Dr. Molly Zuckerman

Department / Division

  • Biological Anthropologist
  • (she/her)

Title

  • Full Professor
  • Graduate Coordinator

Contact

Email: mkz12@msstate.edu
Phone: (662) 325-2013

Address

  • P.O. Box AR
  • Mississippi State, MS 39762

Professional Interests

Most broadly, my research interests include Bioarchaeology, Paleopathology, Paleoepidemiology, and Biocultural Anthropology. Within these domains, I am broadly interested in the biosocial determinants of health inequalities and disease experiences within past populations. Overall, I explore these dynamics within social bioarchaeology, focusing on bioarchaeological considerations of social identity, especially those pertaining to gender, sex, sexuality, social race, and disability. Within the latter, I am interested in research within the bioarchaeology of care as well as the biosocial impacts of institutionalization, with a particular focus on the late 19th to early 20th century Mississippi State Asylum (MSA), Jackson, MS, within the Asylum Hill Project (https://asylumhillproject.org/Asylum_Hill/Asylum-Hill-Project.html). My research also explores the evolution and social ecology of infectious disease, with a focus on acquired syphilis. In particular, my current research works to reconstruct human host immunological characteristics, including immune status and immune response (i.e. inflammatory phenotype) and heterogeneity in frailty to acquired syphilis. This involves assessing individuals from late 19th and early 20th historical documented collections for insight into how host characteristics, such as age, sex, nutritional status, stress, co-infection (e.g., periodontal disease, tuberculosis), and comorbidity, affect progression to late-stage syphilis. This research aims to improve understandings of heterogeneity in frailty to acquired syphilis and the treponematoses in past populations, with relevance—through translational medicine—to refining prognostic and diagnostic criteria for syphilis in present-day populations.

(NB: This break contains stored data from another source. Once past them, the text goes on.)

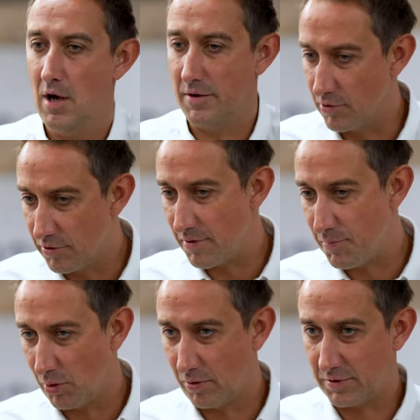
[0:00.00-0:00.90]
and the other
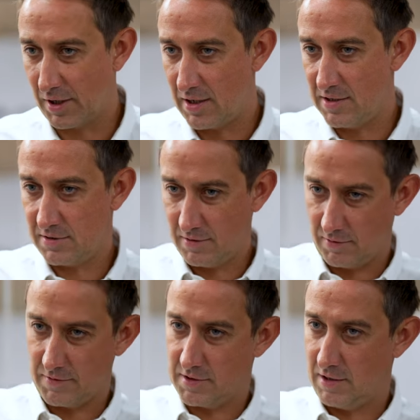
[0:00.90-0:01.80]
important thing is
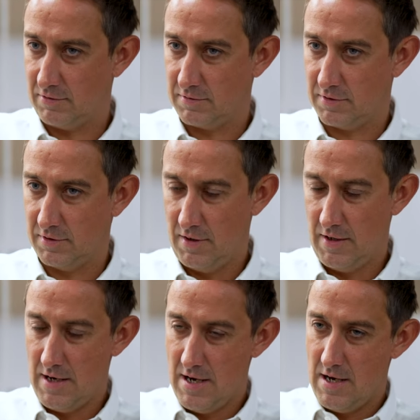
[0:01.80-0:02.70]
the skills,
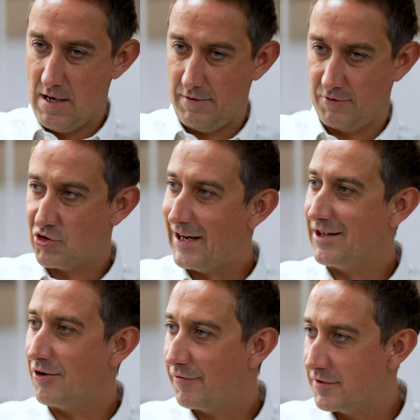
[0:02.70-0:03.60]
the
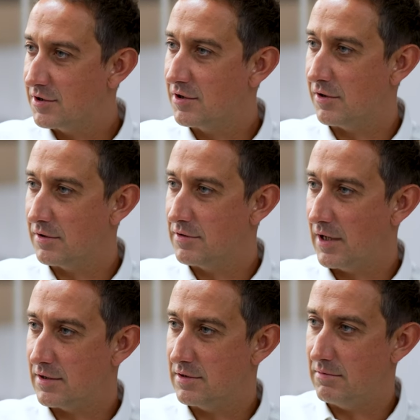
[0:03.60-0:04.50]
training officer
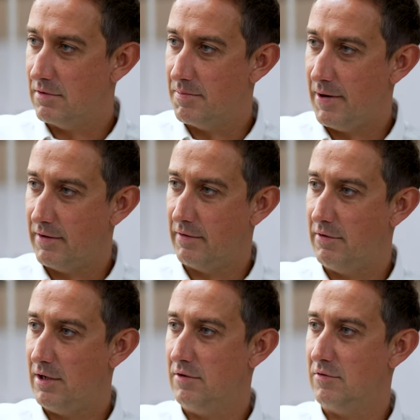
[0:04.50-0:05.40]
contracts that we're about to
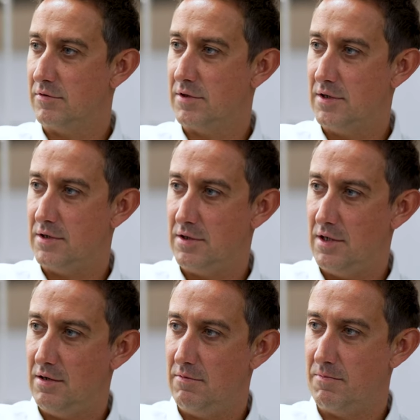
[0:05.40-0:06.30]
relaunch this
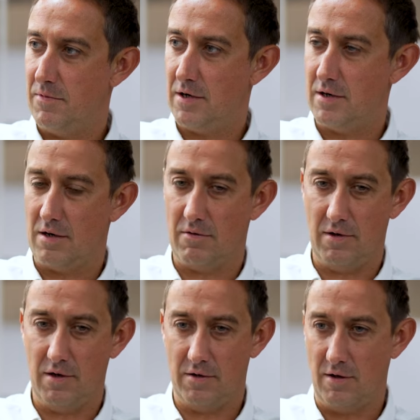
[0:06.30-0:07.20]
year, when we can go
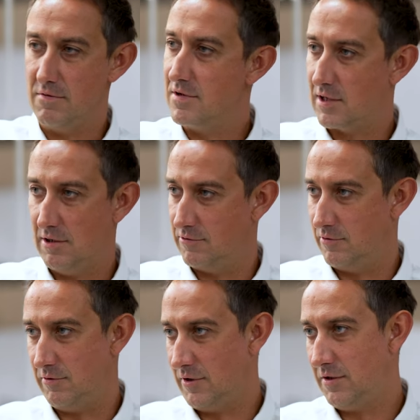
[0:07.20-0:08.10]
in and do the skills
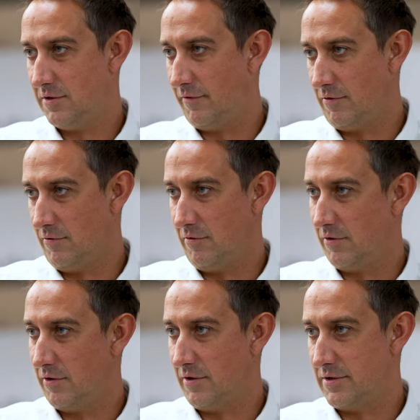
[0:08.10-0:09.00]
audits for an
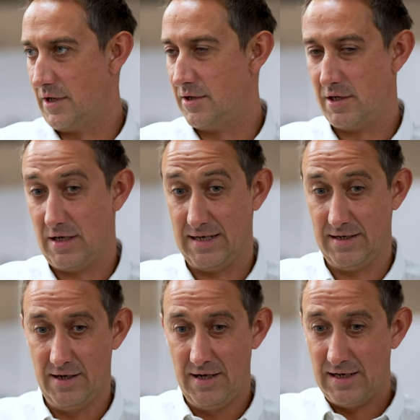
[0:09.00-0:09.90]
organisation
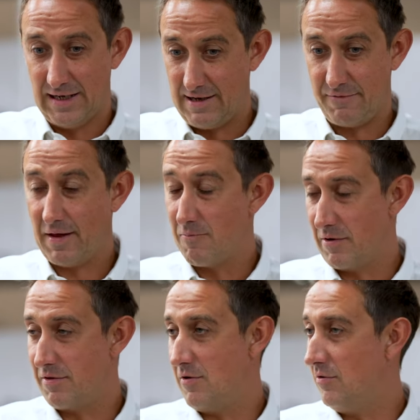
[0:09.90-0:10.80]
and leave them
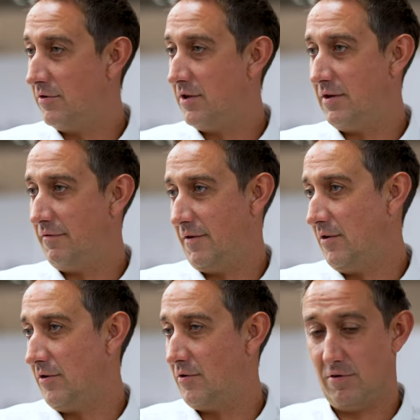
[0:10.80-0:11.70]
with the audit, if you
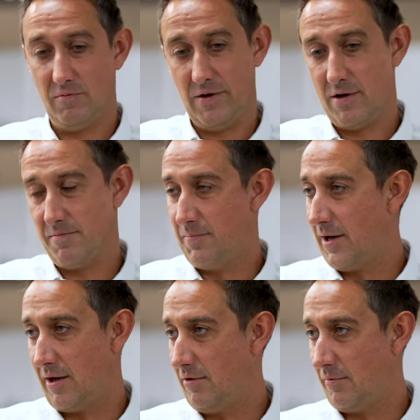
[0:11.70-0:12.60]
like, or we can
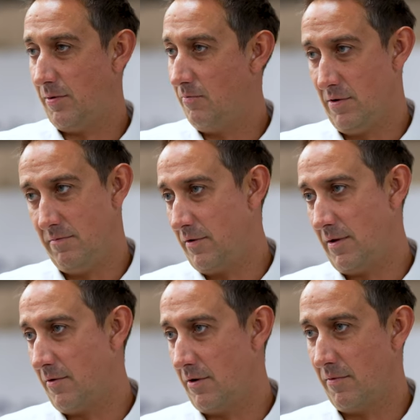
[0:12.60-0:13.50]
pick it up and work with
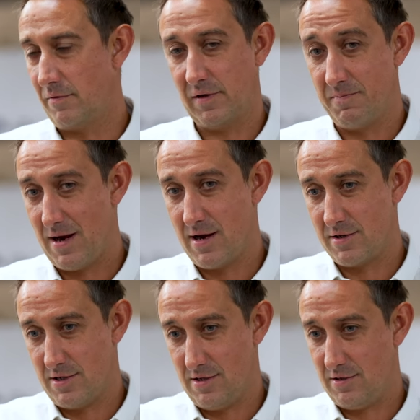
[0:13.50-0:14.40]
them on a monthly
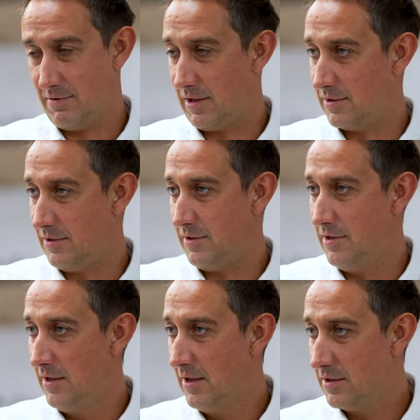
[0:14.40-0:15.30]
basis to
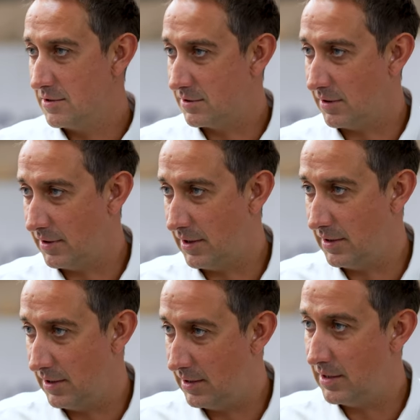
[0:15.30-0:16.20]
actually start bring
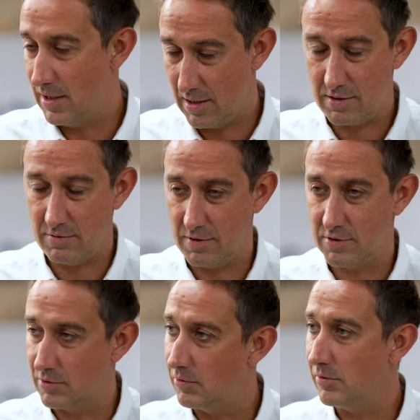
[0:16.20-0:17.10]
it to life. Yeah, to
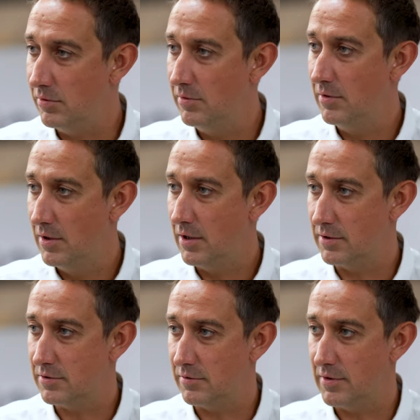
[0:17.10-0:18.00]
install
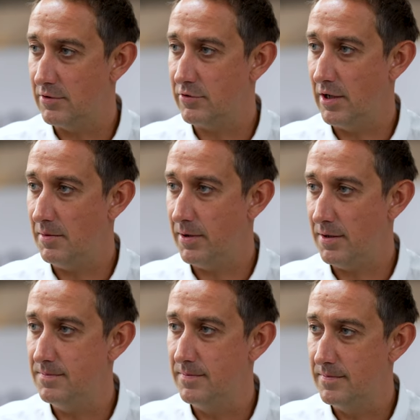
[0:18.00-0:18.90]
their training plan.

Recently, my research interests have extended to pandemic infectious disease, especially the 1918-1920 Influenza Pandemic, relative to social inequality. Finally, I have additional research interests within ethical teaching, research, and curation of historical documented collections; osteoimmunology; ancient oral microbiomes; paleopathological diagnostics; epidemiological transitions; and early modern English bioarchaeology and paleopathology.

I am associated with ongoing bioarcheological research projects in the UK, Mongolia, St. Croix, and Mississippi, such as the Asylum Hill Project and the Global History of Health Project North China Module, as well as intermittent local projects within various Mississippi communities, such as the Grenada Yellow Fever Cemetery Project.

Within AMEC, I Co-Direct the MSU Bioarchaeology and Forensic Laboratories. And at MSU, I am also a Senior Faculty Research Associate at the Cobb Institute of Archaeology, as well as Affiliated faculty in the African American Studies Program and Program Faculty in the Gender Studies Program. Finally, I am also a Senior Editor of the Oxford Research Encyclopedia of Anthropology, Oxford University Press.